These studies of enucleated P30 Brn3atLacZ mice confirmed the observation made in adult animals (Fig. 3) that fibers originating from Brn3a RGCs could not be detected in the regions of the DLG or VLG where most ipsilateral fibers have been shown to terminate in previous studies. However, coronal sections through the ascending optic tracts of a unilaterally enucleated P30 Brn3atLacZ mouse (Fig. 5A–C) showed that some β-galactosidase expression is present on the ipsilateral side. To assess the relative extent of the ipsilateral projection of the Brn3a RGC axons, we used quantitative immunofluorescence. For these assays, three to five sections from each of four unilaterally enucleated animals were examined, including two at P10 and two at P30. The ratio of the β-galactosidase/CTB immunofluorescence signal on the contralateral side, which constitutes >95% of the total fluorescence, was set to an arbitrary value of 1 and used to normalize the ipsilateral signal in each section. Although some variability in the extent of the ipsilateral projection was observed between specimens (Fig. 5D), Brn3a RGC axons displayed a clear preference for the contralateral hemisphere, and the average normalized ratio of ipsilateral β-galactosidase/CTB signal for all samples was ∼60% of that measured on the contralateral side.

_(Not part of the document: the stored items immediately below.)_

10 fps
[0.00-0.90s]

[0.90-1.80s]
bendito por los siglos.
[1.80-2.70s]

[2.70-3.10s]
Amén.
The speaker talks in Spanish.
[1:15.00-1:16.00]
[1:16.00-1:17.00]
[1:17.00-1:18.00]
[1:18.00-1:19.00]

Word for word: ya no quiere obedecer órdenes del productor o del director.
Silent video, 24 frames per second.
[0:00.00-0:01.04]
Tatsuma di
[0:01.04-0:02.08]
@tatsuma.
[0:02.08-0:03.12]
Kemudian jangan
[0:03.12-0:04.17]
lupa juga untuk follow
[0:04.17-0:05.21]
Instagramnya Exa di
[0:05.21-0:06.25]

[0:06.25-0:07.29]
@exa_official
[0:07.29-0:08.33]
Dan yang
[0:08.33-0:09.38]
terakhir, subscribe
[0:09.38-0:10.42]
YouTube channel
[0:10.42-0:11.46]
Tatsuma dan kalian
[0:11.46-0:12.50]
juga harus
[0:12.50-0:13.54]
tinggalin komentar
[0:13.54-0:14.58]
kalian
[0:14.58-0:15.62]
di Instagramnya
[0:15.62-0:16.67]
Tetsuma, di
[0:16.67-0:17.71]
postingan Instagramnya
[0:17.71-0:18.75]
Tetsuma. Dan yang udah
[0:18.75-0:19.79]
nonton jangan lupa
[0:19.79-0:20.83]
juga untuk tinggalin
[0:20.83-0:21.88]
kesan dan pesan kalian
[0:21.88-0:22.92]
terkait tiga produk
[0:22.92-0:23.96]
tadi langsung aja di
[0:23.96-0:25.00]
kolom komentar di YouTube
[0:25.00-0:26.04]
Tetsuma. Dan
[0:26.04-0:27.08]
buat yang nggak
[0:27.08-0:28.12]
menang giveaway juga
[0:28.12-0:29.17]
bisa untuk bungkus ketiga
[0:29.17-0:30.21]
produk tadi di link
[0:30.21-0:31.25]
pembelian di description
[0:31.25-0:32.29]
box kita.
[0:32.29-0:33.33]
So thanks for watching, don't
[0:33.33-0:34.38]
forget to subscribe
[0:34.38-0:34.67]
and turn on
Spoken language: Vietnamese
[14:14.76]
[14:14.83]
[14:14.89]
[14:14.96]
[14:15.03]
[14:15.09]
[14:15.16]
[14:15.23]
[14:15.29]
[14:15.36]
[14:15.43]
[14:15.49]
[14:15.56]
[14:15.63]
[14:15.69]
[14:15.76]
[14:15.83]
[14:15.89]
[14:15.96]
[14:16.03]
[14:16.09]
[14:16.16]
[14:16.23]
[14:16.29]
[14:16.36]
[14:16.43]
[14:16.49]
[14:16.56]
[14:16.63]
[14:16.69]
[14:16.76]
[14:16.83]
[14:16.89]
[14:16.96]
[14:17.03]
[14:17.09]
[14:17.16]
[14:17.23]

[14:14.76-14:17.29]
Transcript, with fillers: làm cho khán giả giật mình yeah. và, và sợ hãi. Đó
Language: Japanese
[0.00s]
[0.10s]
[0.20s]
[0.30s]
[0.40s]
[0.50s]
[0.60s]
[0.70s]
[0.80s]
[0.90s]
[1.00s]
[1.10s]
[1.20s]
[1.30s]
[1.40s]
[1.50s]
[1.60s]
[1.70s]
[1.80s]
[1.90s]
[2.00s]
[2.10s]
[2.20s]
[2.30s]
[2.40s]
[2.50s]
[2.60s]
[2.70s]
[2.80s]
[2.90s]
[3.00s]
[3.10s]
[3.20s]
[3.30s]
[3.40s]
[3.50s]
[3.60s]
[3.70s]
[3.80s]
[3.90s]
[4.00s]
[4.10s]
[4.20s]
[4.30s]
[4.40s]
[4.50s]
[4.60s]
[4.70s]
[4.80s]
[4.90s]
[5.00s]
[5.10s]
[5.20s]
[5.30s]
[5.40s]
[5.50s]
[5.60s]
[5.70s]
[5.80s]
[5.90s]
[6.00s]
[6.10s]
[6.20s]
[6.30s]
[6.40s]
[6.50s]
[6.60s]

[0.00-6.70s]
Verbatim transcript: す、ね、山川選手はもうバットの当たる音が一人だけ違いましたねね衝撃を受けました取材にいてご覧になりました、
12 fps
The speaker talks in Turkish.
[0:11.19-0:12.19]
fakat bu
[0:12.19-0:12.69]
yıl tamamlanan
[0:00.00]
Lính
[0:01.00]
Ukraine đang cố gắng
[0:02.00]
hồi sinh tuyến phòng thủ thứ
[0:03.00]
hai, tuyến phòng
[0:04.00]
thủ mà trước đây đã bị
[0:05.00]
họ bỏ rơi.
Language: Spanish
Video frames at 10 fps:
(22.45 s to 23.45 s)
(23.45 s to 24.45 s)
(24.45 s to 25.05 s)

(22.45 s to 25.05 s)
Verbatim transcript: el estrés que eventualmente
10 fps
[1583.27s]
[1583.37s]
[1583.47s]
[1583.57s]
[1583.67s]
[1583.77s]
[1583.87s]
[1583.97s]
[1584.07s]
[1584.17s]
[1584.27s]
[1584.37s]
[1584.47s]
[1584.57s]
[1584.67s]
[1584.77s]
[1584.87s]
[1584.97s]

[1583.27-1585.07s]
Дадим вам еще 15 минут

Given that a small population of Brn3a RGC axons project ipsilaterally in unilaterally enucleated mice but do not innervate the characteristic ipsilateral target fields of the DLG, we followed the ascending ipsilateral optic tract in serial sections to locate the termini of these axons. β-Galactosidase-immunoreactive fibers could be detected in the ascending ipsilateral optic tract to the level of the VLG, where they appeared to terminate in a very superficial layer of this structure (Fig. 5E–G) but could not be detected in the more dorsal part of the optic tract which continues to the DLG and superior colliculus.

To further determine whether a normal subpopulation of Brn3a RGCs project to the ipsilateral VLG, we examined this nucleus in intact adult animals, also labeled unilaterally by injection of CTB. In contrast to the animals enucleated at P2, no β-galactosidase immunoreactivity colocalized with the termini of ipsilateral projections in the VLG (Fig. 5H–M) in these specimens, and the mature projections of the Brn3a RGCs to the VLG thus appear to be entirely contralateral. Together, these results suggest that a small number of Brn3a RGCs make an initial projection to the ipsilateral VLG, which regresses in postnatal development if the contralateral projection is present but persists abnormally in unilaterally enucleated animals.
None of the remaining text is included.